To do >>
Repeat the material below exactly, line for line.

Task inputs >>
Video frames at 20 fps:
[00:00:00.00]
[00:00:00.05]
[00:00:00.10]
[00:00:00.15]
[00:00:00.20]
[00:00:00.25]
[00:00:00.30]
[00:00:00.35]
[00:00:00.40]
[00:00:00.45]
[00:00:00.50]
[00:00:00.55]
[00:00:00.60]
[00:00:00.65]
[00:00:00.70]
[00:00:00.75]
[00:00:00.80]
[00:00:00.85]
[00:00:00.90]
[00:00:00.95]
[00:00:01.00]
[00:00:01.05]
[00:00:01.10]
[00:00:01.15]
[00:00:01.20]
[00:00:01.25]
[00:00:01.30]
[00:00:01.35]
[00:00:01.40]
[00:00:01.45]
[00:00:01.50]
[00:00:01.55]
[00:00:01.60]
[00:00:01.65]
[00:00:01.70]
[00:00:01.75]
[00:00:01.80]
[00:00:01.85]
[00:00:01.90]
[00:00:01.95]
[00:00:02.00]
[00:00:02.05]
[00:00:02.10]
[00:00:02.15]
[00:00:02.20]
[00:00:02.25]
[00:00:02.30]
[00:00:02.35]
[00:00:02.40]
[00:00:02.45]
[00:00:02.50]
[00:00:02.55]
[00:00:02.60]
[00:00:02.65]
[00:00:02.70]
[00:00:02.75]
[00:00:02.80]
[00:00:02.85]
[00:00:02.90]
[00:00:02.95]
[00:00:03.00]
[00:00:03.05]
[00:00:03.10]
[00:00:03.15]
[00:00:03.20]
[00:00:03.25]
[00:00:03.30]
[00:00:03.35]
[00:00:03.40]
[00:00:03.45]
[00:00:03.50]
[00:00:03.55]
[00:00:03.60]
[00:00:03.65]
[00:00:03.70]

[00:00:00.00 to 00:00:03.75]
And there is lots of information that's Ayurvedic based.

Your solution >>
Video frames at 20 fps:
[00:00:00.00]
[00:00:00.05]
[00:00:00.10]
[00:00:00.15]
[00:00:00.20]
[00:00:00.25]
[00:00:00.30]
[00:00:00.35]
[00:00:00.40]
[00:00:00.45]
[00:00:00.50]
[00:00:00.55]
[00:00:00.60]
[00:00:00.65]
[00:00:00.70]
[00:00:00.75]
[00:00:00.80]
[00:00:00.85]
[00:00:00.90]
[00:00:00.95]
[00:00:01.00]
[00:00:01.05]
[00:00:01.10]
[00:00:01.15]
[00:00:01.20]
[00:00:01.25]
[00:00:01.30]
[00:00:01.35]
[00:00:01.40]
[00:00:01.45]
[00:00:01.50]
[00:00:01.55]
[00:00:01.60]
[00:00:01.65]
[00:00:01.70]
[00:00:01.75]
[00:00:01.80]
[00:00:01.85]
[00:00:01.90]
[00:00:01.95]
[00:00:02.00]
[00:00:02.05]
[00:00:02.10]
[00:00:02.15]
[00:00:02.20]
[00:00:02.25]
[00:00:02.30]
[00:00:02.35]
[00:00:02.40]
[00:00:02.45]
[00:00:02.50]
[00:00:02.55]
[00:00:02.60]
[00:00:02.65]
[00:00:02.70]
[00:00:02.75]
[00:00:02.80]
[00:00:02.85]
[00:00:02.90]
[00:00:02.95]
[00:00:03.00]
[00:00:03.05]
[00:00:03.10]
[00:00:03.15]
[00:00:03.20]
[00:00:03.25]
[00:00:03.30]
[00:00:03.35]
[00:00:03.40]
[00:00:03.45]
[00:00:03.50]
[00:00:03.55]
[00:00:03.60]
[00:00:03.65]
[00:00:03.70]

[00:00:00.00 to 00:00:03.75]
And there is lots of information that's Ayurvedic based.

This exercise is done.